Yeesh, that still kind of makes me sound like a jerk. I guess what I mean to say is that, while I’m not so good at picking up or returning phone calls, I owe everything that I am to my dad. He’s the hero of my life. He’s my consigliere.* He’s the only person in this world that I care to impress.

So when Anne-Marie asked me to write something for Father’s Day, I sat back and thought of all the ways my dad made me ME.

1. He told me I could be president. One of the most vivid memories I have is being nine or 10 years old and talking to my dad about what I wanted to be when I grew up. I was on the fence between zoologist and marine biologist. He insisted I was going to be the first female president. So, yeah, no ceiling for this girl!

2. He never gave me crap about what I ate or how much I weighed. Moms are notorious for shooting side-eye when you take that extra helping of mashed potatoes. They’re also very aware of what size clothing you wear--and when you go up a size. My dad was oblivious to all of that stuff. All he cared about was that I was happy and healthy and staying far, far away from boys. And even though I’ve never been thin, I’ve never had body issues. I accept my imperfections and I LOVE everything else.

3. He let me learn from my mistakes. One of the great things about my dad is that he always gives good advice and he never says, “I told you so.” He plays a long game and lets me learn from my mistakes. And seeing as I’ve made many, MANY mistakes, I don’t sweat decisions. I go with my instincts and if I make a mistake, I learn from it and move on.

4. He made me feel like I was his favorite, even though I totally wasn’t. I have two sisters and my dad has different traditions with each of us. For me, it was our annual birthday lunch. He’d pick me up from school early, take me to lunch at the restaurant of my choosing (usually Olive Garden, which I thought was the height of fine dining), and give me a card with a short, handwritten message. The card was my favorite part. I still have some of them.

5. He didn’t give me everything I wanted. He gave me what I needed and a little bit of what I wanted, which made me want to get the rest on my own.

6. He made me fearless. It’s easy to jump off a ledge when you’ve got a safety net, and that’s what my dad is. No matter how great I succeed or how miserably I fail, he's always there to support me.

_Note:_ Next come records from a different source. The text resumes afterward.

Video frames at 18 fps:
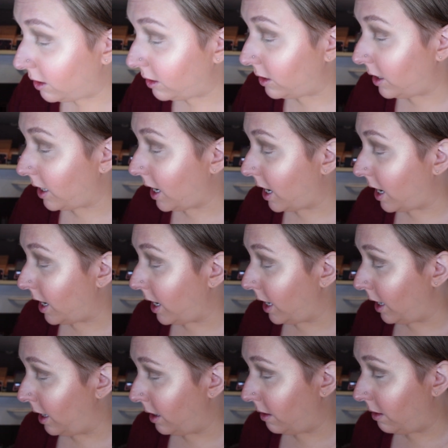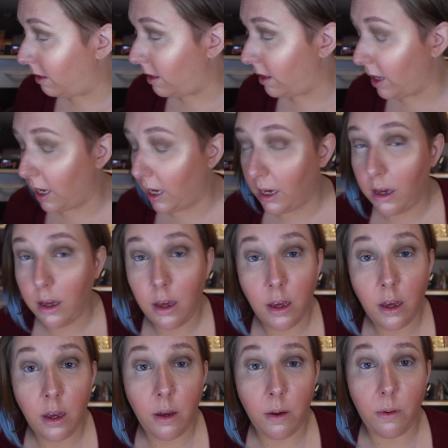an eye thing,
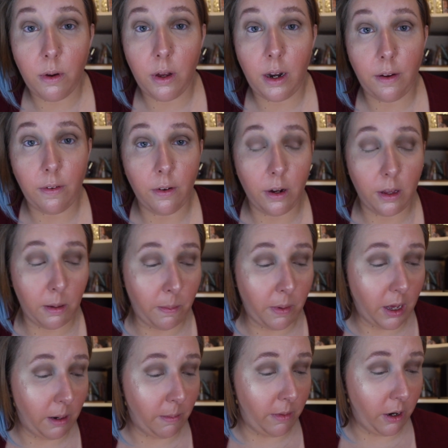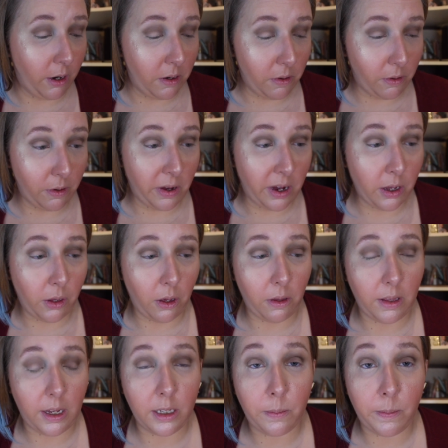whatever, on the bottom there. I don't know how
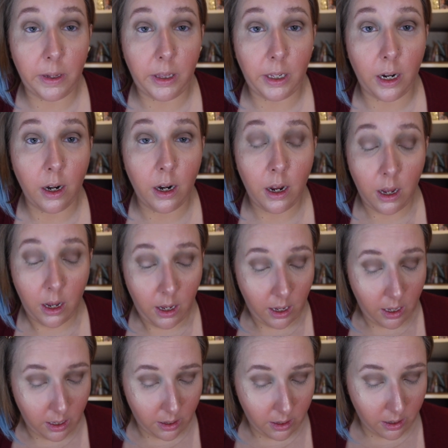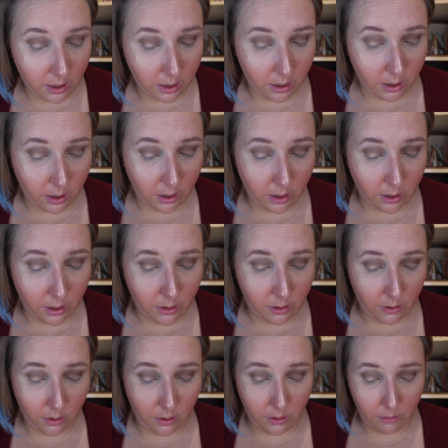long that's been there. The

So Happy Father's Day, dad. You never fail.**

*For those of you who haven’t seen The Godfather, a consigliere is a boss’s most trusted advisor. He’s the guy you call when you’re weighing a big business decision--or when you have a dead body in your trunk.

**My dad likes to quote Bruce Willis in the movie Armageddon... a lot. E.g. when he sent me the photos for this article, he wrote, "Harry Stamper never fails."

Any of you grow up in a single-father household? Do you dodge your dad's phone calls even though you love him bunches and bunches?